Nos coups de coeur

Septembre absolu – Journal 2011

Septembre absolu – Journal 2011
  • Auteur : Renaud Camus
  • Editeur : Fayard
  • Année : 2012
  • Nombre de pages : 638
  • Prix : 33,50 €

Il n’est guère dans nos habitudes de procéder à des citations. Imagine-t-on un critique d’art qui, de manière habituelle, ornerait son commentaire d’extraits visuels du tableau, de la sculpture dont il traite ? La vie est courte, et parler des autres ne vaut que dans la mesure où ceux-ci, pour le moins, font allusion à vous, enfin, à vos goûts, vos idées, voire à vos obsessions. Le journal, ensemble intime et impudique que l’écrivain Renaud Camus tient et publie grâce à la Librairie Arthème Fayard (Arthème… On aime, cela sonne bien et, pour Camus, métallique, du genre sonnant et trébuchant), regorge de notations bienvenues, particulièrement en notre époque barbare.

Ainsi fustige-t-il la manie de coller un public (qui plus est à la mine à la fois inerte et béate) à la moindre émission de télévision en plateau. Société du spectacle, allergie à l’huis-clos, application à toutes entreprises d’une prétendue transparence, travers à rattacher aux bonus des dvd, censés nous dévoiler les dessous d’un tournage. Mais, le grand ennemi pour ainsi dire héréditaire de Camus, sa perfide albion, n’est autre que notre langage, ce traître à la langue, dont l’auteur se plaît à relever les trahisons à tous les coins de rue et sur bien des ondes. Celles de France Culture sont dans son collimateur, à plus forte raison lorsque c’est la bave du normalien qui atteint le beau langage. Coin pour coin, disons que c’est à tous les coins de pages qu’on dégote dans ce Journal 2011 des jugements de valeur frappés au coin d’un sens – le sens platonicien et très chrétien du Vrai, du Beau et du Bien qui sont en l’occurrence tout un – probablement toujours aussi répandu dans le tréfonds des consciences, mais dont on n’ose plus faire part. Il n’est jusqu’à la trouvaille du néologisme nocence, pour qualifier ces nouveaux barbares heureux et fiers de l’être, qui ne soit d’une profonde justesse puisqu’il vise à faire ressortir l’innocence naturelle et culturelle de ceux qu’ils persécutent de leur mauvais goût. De mauvais goût, Renaud Camus n’en a qu’un. Mais de cette complaisance envers lui, il lui sera beaucoup pardonné : ne parvient-il pas, presque à son insu, à nous le transformer en péchés mignon(s) ?

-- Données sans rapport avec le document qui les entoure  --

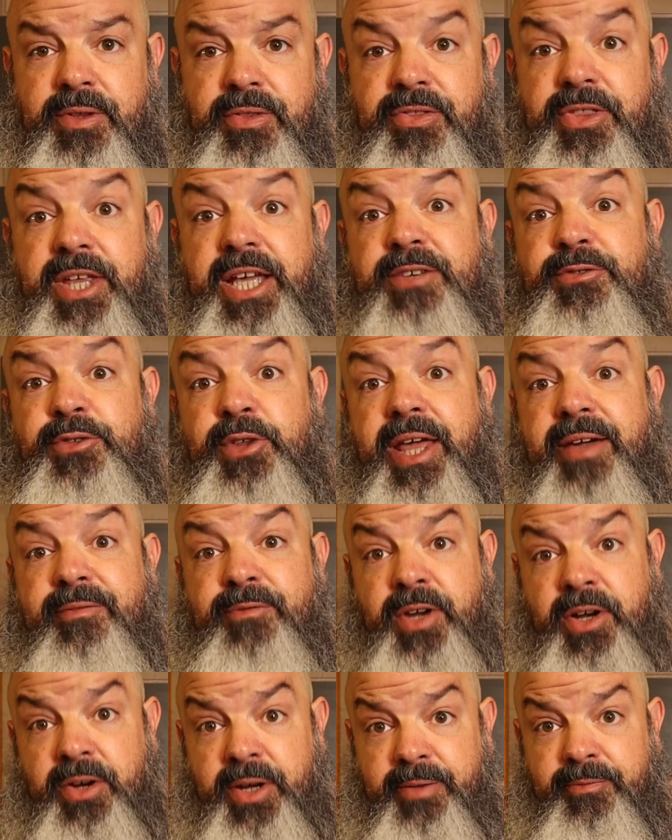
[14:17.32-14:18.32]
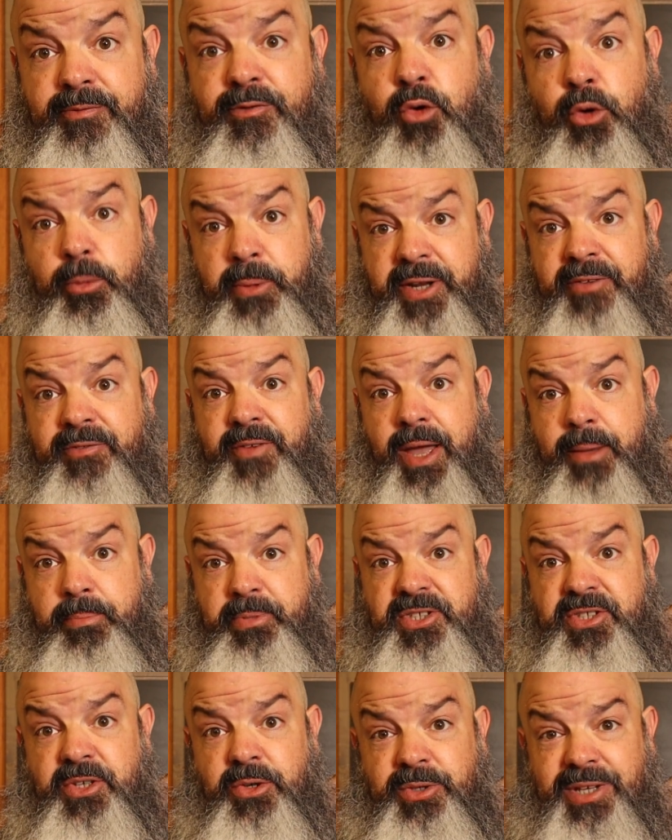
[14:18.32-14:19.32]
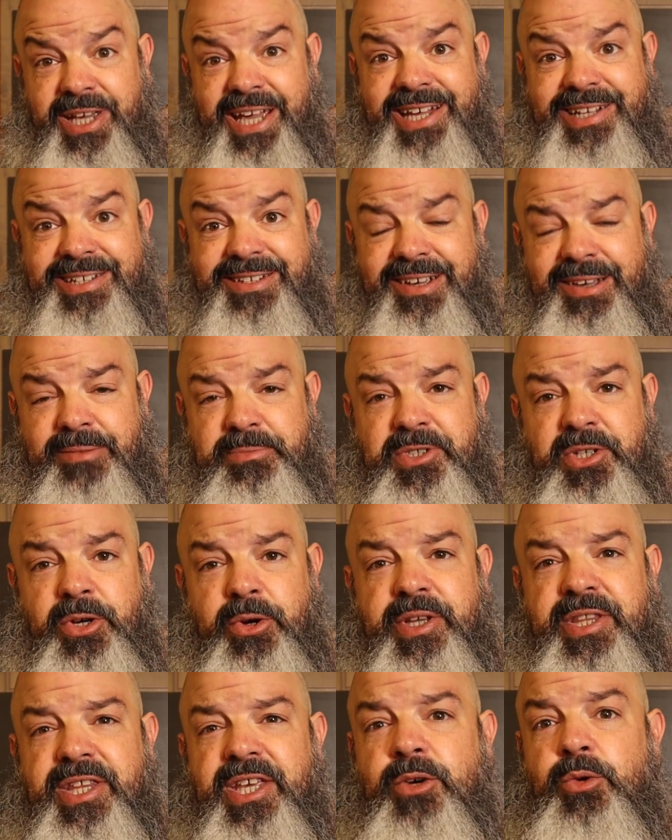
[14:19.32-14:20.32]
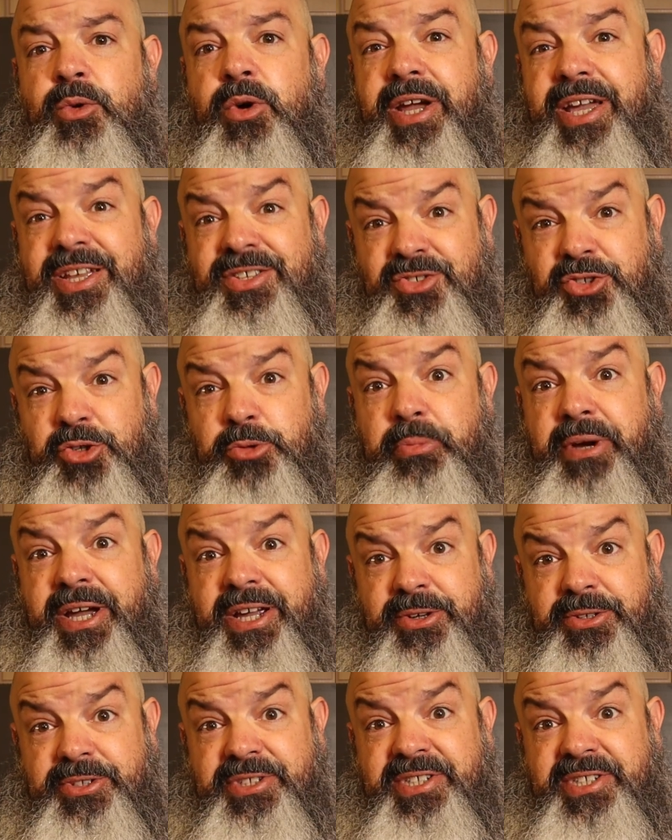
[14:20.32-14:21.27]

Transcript: Thanks for that very informative episode, Kent. I'm sorry that you were injured by your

Elle tardait à accoucher. Voici la citation : « L’homme de l’antiracisme est éternellement remplaçable. Et c’est en cela que l’antiracisme n’est compatible ni avec la morale, ni avec la culture. Juger l’homme remplaçable, faire en sorte qu’il le soit, c’est le dépouiller de son humanité la plus essentielle (…). Et pour s’assurer que l’origine, la civilisation, la race, l’appartenance native, ne viennent pas faire obstacle à cette substitution, à cette interchangeabilité des individus, à ce Grand Remplacement, il n’y a d’autre moyen que la déculturation. Pour rendre l’homme substituable, échangeable, remplaçable à merci, la première exigence est de le déculturer, de faire en sorte que rien ne le distingue de ses compagnons d’espèce et de planète, de le dédiscriminer (…). »

Notre ambition, qui se confond ici avec le devoir moral, ne devrait-elle pas de pouvoir se dire à tous les sens du terme irremplaçable 

Bel ouvrage donc, dont la vérité s’inaugure dès la couverture toute d’une noir et blanc beauté qu’arpente un gentleman presque farmer en majesté (du Lion).